Notebooks such as Jupyter Notebook and Apache Zeppelin provide convenient tools for data visualization and exploratory research. Kotlin integrates with these tools to help you explore data, share your findings with colleagues, or build up your data science and machine learning skills.
Jupyter Kotlin kernel
The Jupyter Notebook is an open-source web application that allows you to create and share documents (aka "notebooks") that can contain code, visualizations, and markdown text. Kotlin-jupyter is an open source project that brings Kotlin support to Jupyter Notebook.
Check out Kotlin kernel's GitHub repo for installation instructions, documentation, and examples.
Zeppelin Kotlin interpreter
Apache Zeppelin is a popular web-based solution for interactive data analytics. It provides strong support for the Apache Spark cluster computing system, which is particularly useful for data engineering. Starting from version 0.9.0, Apache Zeppelin comes with bundled Kotlin interpreter.
The ecosystem of libraries for data-related tasks created by the Kotlin community is rapidly expanding. Here are some libraries that you may find useful:
kotlin-statistics is a library providing extension functions for exploratory and production statistics. It supports basic numeric list/sequence/array functions (from
skewness), slicing operators (such as
simpleRegressionBy), binning operations, discrete PDF sampling, naive bayes classifier, clustering, linear regression, and much more.
kmath is a library inspired by NumPy. This library supports algebraic structures and operations, array-like structures, math expressions, histograms, streaming operations, a wrapper around commons-math and koma, and more.
krangl is a library inspired by R's dplyr and Python's pandas. This library provides functionality for data manipulation using a functional-style API; it also includes functions for filtering, transforming, aggregating, and reshaping tabular data.
lets-plot is a plotting library for statistical data written in Kotlin. Lets-Plot is multiplatform and can be used not only with JVM, but also with JS and Python.
Since Kotlin provides first-class interop with Java, you can also use Java libraries for data science in your Kotlin code. Here are some examples of such libraries:
DeepLearning4J - a deep learning library for Java
ND4J - an efficient matrix math library for JVM
Dex - a Java-based data visualization tool
- Smile - a comprehensive machine learning, natural language processing, linear algebra, graph, interpolation, and visualization system. Besides Java API, Smile also provides a functional Kotlin API along with Scala and Clojure API.

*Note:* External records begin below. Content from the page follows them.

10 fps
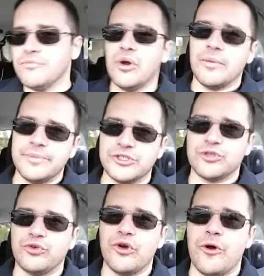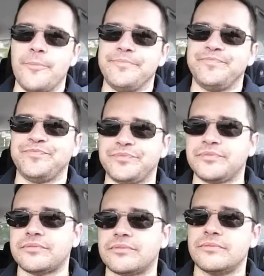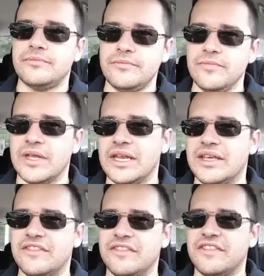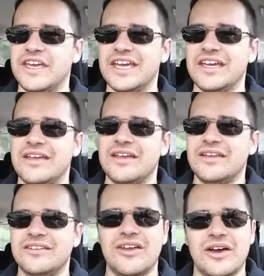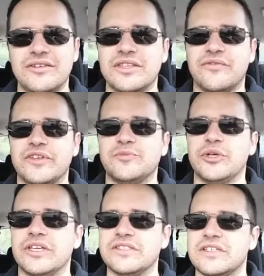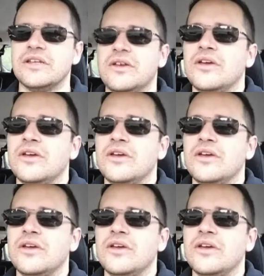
Problem is Chrome, and I think, no, I don't think Facebook does it.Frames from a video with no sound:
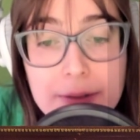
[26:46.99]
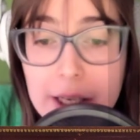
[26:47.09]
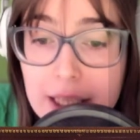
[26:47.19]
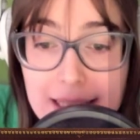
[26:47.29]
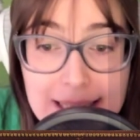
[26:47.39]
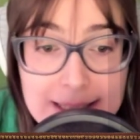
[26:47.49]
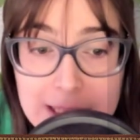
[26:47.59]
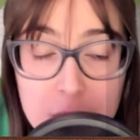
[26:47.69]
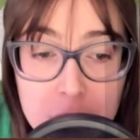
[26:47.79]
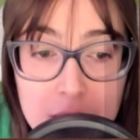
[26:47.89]
various
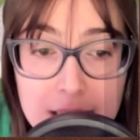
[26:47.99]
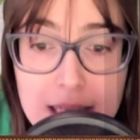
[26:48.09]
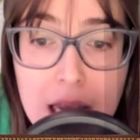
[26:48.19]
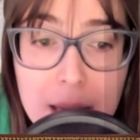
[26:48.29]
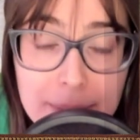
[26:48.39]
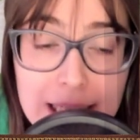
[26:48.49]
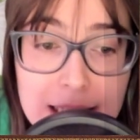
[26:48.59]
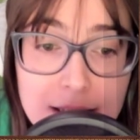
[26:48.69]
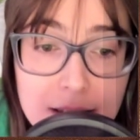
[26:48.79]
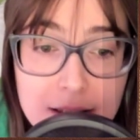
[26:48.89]
institutions many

- Smile-NLP-kt - a Kotlin rewrite of the Scala implicits for the natural language processing part of Smile in the format of extension functions and interfaces.

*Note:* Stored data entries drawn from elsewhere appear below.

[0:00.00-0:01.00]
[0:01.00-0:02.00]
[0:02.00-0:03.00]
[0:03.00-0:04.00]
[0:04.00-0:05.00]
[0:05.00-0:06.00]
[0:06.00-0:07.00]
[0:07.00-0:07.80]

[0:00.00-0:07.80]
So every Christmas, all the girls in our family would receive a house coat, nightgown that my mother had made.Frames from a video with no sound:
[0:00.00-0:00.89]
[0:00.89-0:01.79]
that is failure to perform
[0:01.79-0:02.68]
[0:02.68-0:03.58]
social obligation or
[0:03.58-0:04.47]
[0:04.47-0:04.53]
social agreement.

Apache Commons Math - a general math, statistics, and machine learning library for Java
OptaPlanner - a solver utility for optimization planning problems
Charts - a scientific JavaFX charting library in development
CoreNLP - a natural language processing toolkit
Apache Mahout - a distributed framework for regression, clustering and recommendation
- Weka - a collection of machine learning algorithms for data mining tasks
If this list doesn’t cover your needs, you can find more options in the Kotlin Data Science Resources digest from Thomas Nield.